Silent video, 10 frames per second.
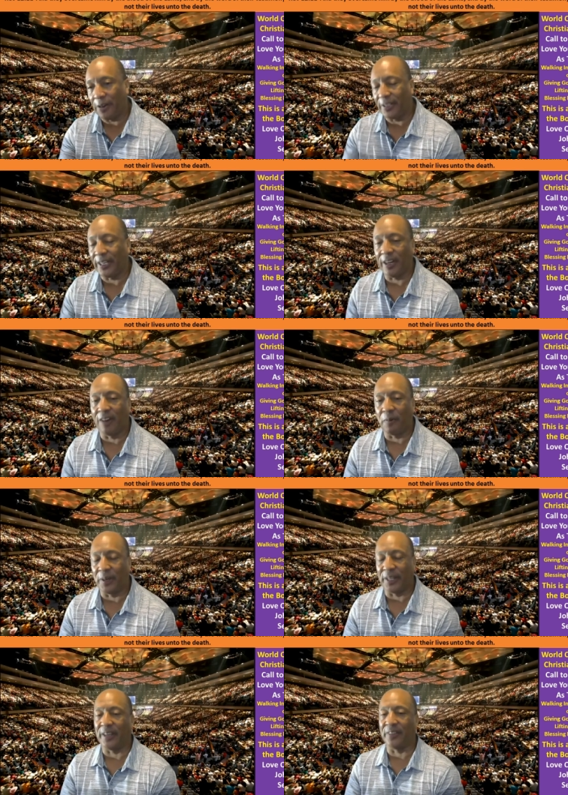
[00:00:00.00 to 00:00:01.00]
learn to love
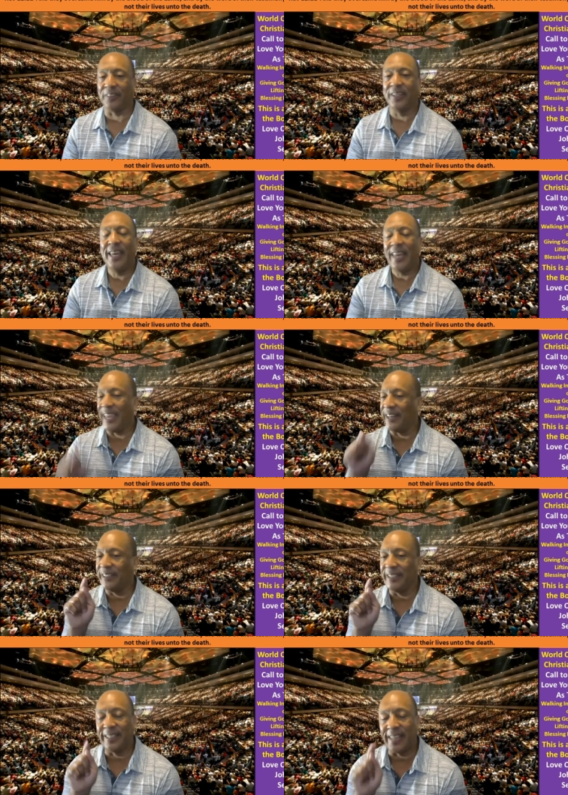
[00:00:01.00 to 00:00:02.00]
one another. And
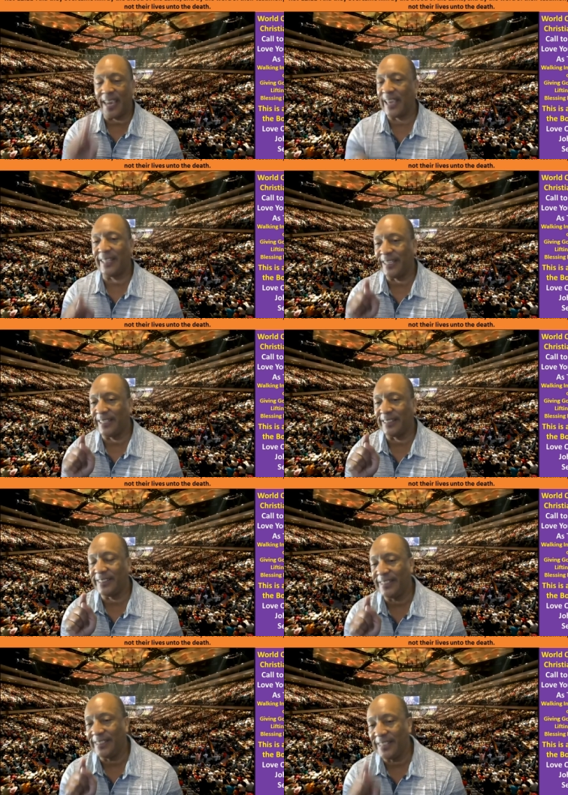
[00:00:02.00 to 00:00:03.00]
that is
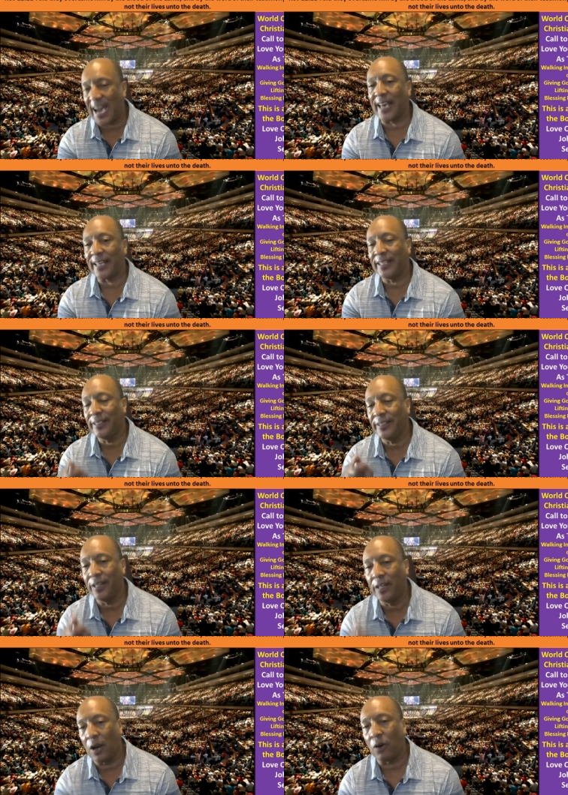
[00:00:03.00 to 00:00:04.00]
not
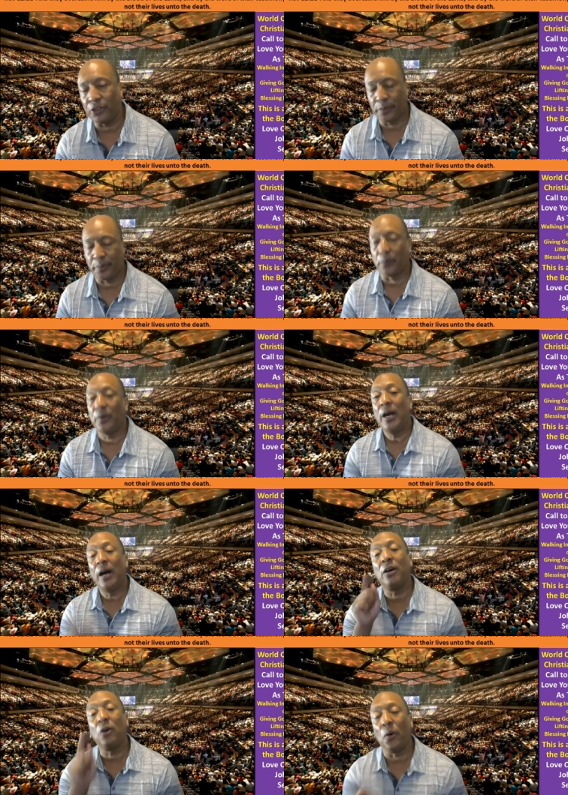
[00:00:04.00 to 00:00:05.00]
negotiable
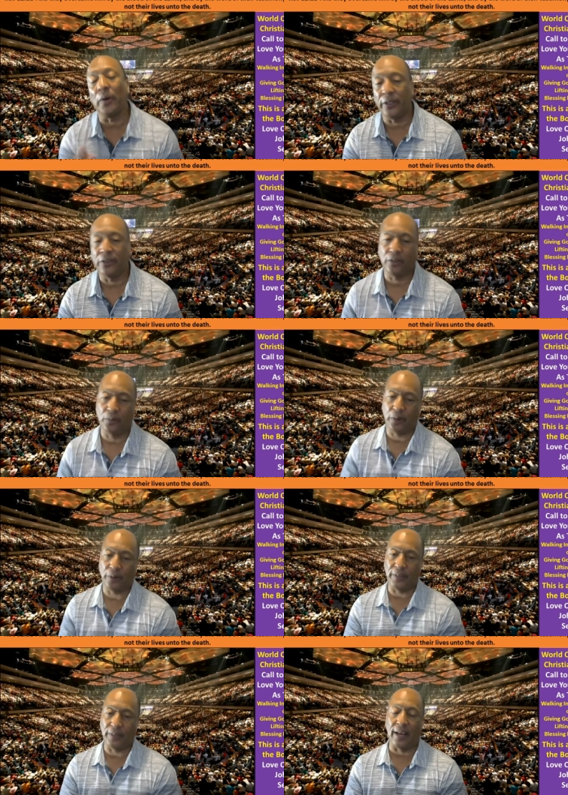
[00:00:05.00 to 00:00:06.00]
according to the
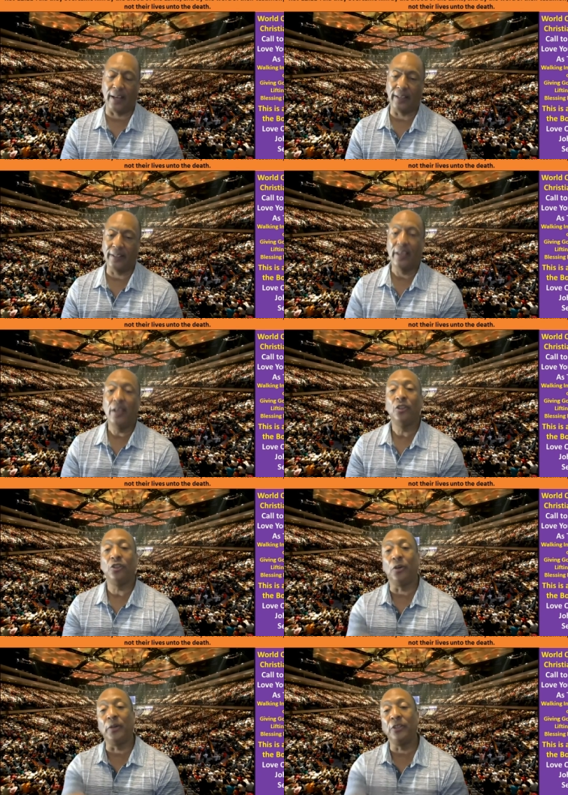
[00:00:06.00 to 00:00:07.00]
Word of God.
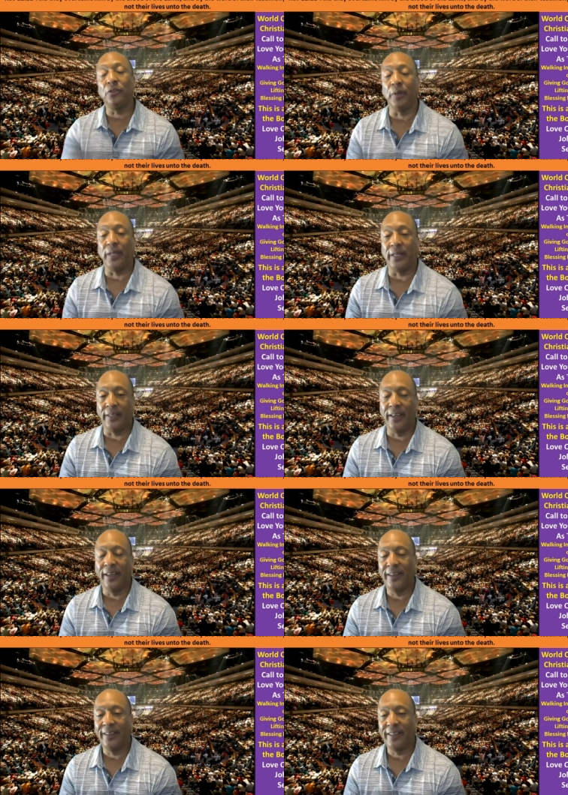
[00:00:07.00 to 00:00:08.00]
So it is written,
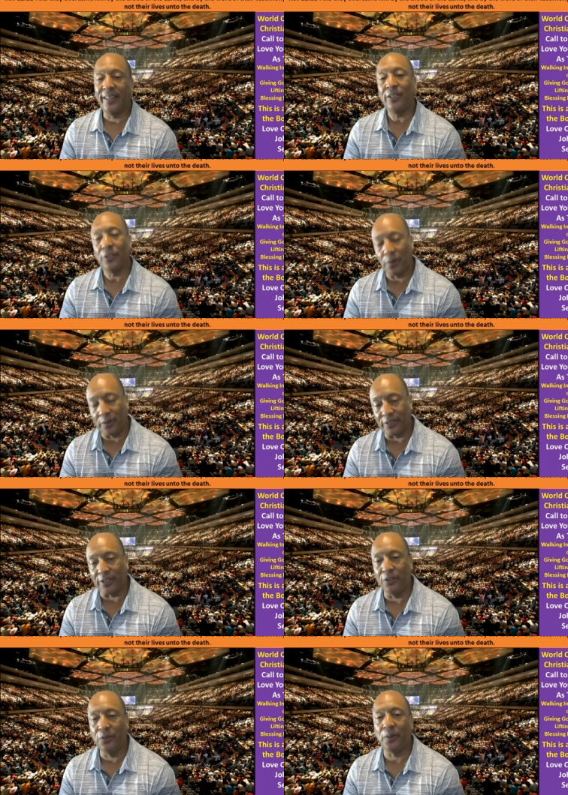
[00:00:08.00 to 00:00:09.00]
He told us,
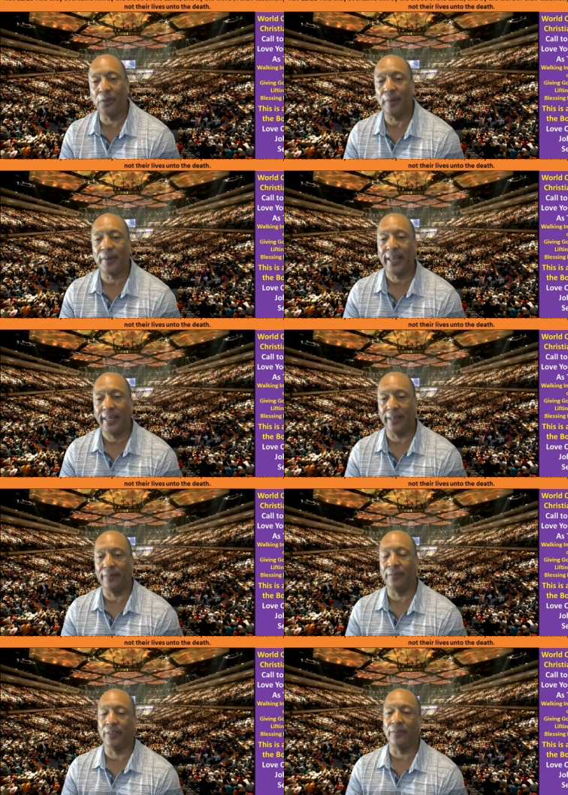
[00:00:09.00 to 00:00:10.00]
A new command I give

* * *

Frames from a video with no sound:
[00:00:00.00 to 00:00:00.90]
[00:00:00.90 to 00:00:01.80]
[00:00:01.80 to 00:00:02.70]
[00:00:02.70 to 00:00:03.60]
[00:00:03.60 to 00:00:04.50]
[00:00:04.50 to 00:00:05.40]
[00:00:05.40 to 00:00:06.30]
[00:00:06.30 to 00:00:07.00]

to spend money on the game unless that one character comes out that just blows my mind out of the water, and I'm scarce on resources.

__Exercise details__: As the answer, set down only the lines from the data above between the one holding "[00:00:00.00 to 00:00:00.90]" and the one holding "[00:00:05.40 to 00:00:06.30]", inclusive, exactly as they read.

__Finished exercise__:
[00:00:00.00 to 00:00:00.90]
[00:00:00.90 to 00:00:01.80]
[00:00:01.80 to 00:00:02.70]
[00:00:02.70 to 00:00:03.60]
[00:00:03.60 to 00:00:04.50]
[00:00:04.50 to 00:00:05.40]
[00:00:05.40 to 00:00:06.30]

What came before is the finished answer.